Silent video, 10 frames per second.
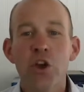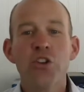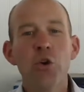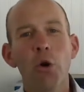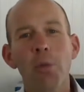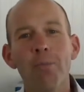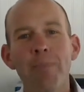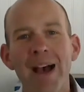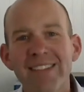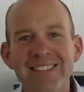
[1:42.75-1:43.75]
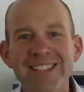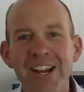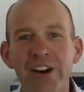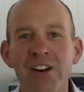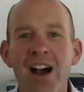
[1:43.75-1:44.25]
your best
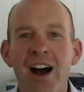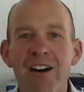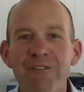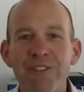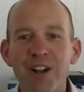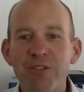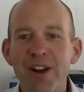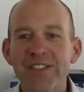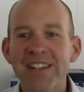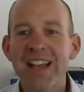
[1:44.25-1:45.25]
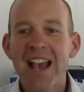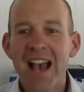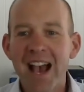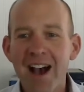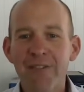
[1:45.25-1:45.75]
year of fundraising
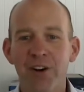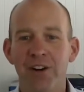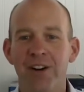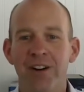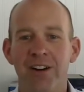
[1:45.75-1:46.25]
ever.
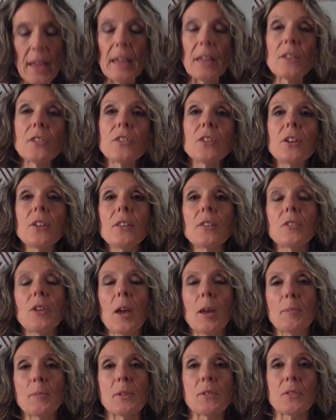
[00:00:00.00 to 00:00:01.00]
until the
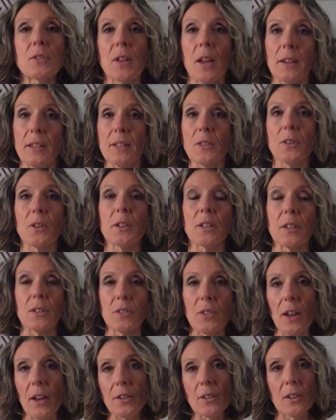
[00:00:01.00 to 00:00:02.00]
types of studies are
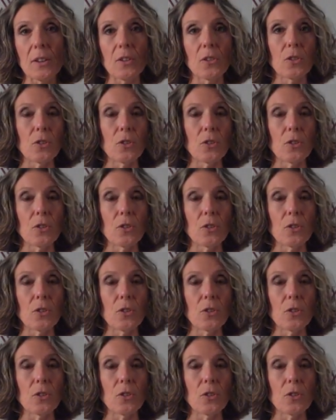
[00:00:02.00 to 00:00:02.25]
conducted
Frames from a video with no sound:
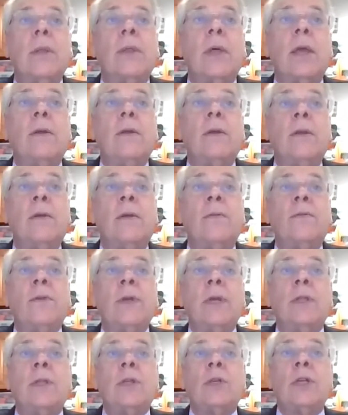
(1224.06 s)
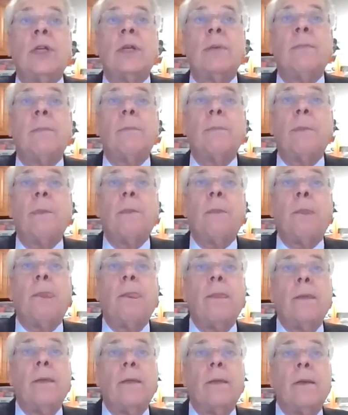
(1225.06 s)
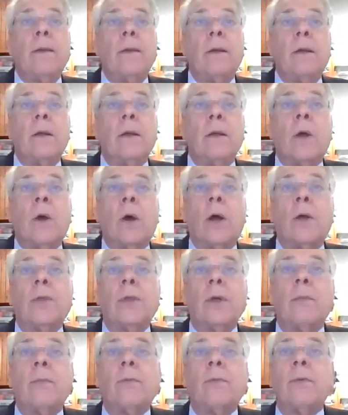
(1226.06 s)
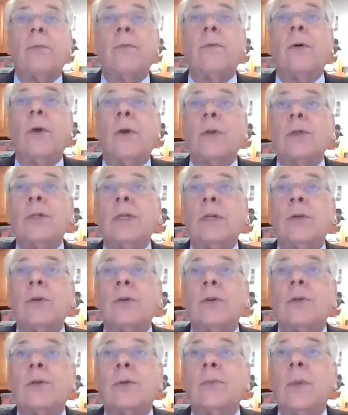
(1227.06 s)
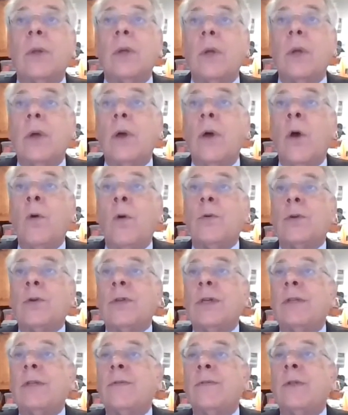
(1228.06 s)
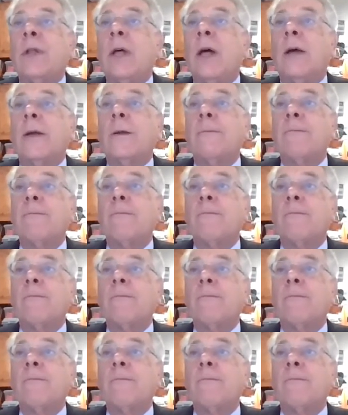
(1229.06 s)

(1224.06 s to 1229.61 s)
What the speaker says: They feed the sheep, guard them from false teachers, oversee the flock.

What is expected »
Drop the pictures, then reproduce exactly the lines from the one with "(1227.06 s)" through the final line of the listing.

Response for this exercise »
(1227.06 s)
(1228.06 s)
(1229.06 s)

(1224.06 s to 1229.61 s)
What the speaker says: They feed the sheep, guard them from false teachers, oversee the flock.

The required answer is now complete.